高校野球。それは夢にときめき、明日にきらめく球児たちが三年間をかける青春の舞台。そんな舞台に場違いにも現れたのは、旧ソ連の情報機関『KGB』の拷問官だった記憶を持つ黒鉄零。
前世で国の駒として使い倒された彼が新たな人生で望むのは、今度は自分が支配する側に回ること。その手始めに彼は自身が所属する弱小野球部を支配し、甲子園優勝を目指すのであった……そういうのは別の分野でやってもらえませんかね?

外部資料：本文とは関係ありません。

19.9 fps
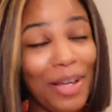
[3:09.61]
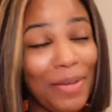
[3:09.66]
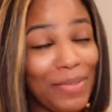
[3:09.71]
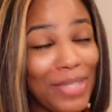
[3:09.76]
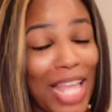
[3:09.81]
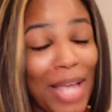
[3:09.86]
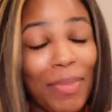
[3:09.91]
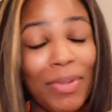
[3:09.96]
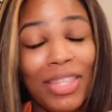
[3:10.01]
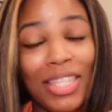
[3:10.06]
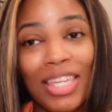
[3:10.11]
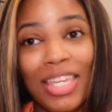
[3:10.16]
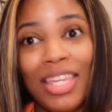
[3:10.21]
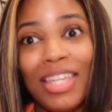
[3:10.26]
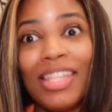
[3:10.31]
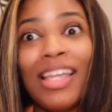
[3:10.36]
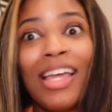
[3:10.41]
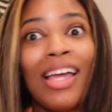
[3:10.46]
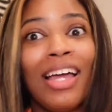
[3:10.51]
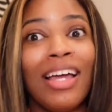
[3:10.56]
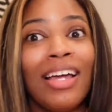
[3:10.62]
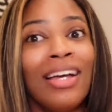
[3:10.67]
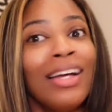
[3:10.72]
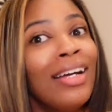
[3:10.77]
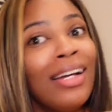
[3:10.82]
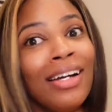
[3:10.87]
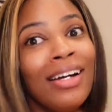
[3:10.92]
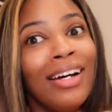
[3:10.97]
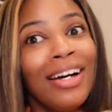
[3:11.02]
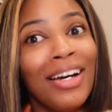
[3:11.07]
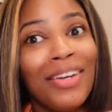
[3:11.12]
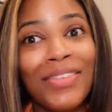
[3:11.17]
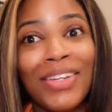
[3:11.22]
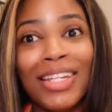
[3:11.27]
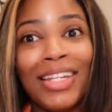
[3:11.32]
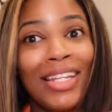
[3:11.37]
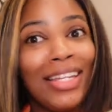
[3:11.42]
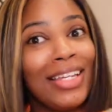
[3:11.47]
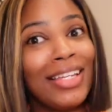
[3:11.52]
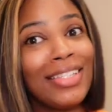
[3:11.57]
Sabbath Heat
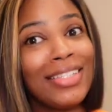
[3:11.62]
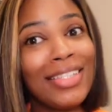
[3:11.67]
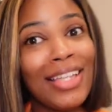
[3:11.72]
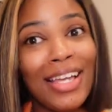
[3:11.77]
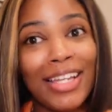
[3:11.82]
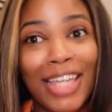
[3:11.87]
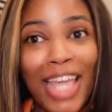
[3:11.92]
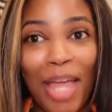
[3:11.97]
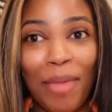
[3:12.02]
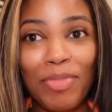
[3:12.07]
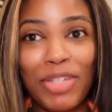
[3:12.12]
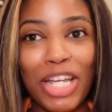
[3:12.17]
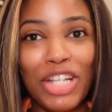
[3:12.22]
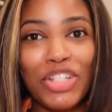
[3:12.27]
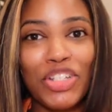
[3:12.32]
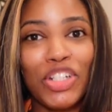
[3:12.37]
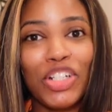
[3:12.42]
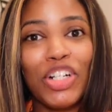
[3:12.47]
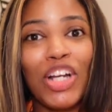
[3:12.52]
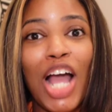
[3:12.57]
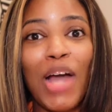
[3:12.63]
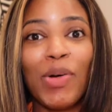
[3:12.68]
Oven is a game changer.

元KGBということもあって、この零のやり口がとことん狡猾でとことんあくどい。まず自校の部員に言うことを聞かせるために弱みを握って脅迫するし、当然敵チームにも同様の手を使い、さらには審判にまで及ぶ。しかし、野球はただ脅迫ばかりしているだけで勝てるような甘いスポーツではない! なので零は父の会社が開発したサプリだと言って、怪しげな薬物を部員に投与していく……。
一事が万事この調子で、表向きは快進撃を続ける零率いる灰谷高校だが、その裏では高校野球の秩序が徹底的に破壊される。野球に対する愛情を一切持たない男による、勝利のためにあらゆるものを冒涜していく超異色の野球ドラマ。変わった野球ものが読みたい人は是非どうぞ。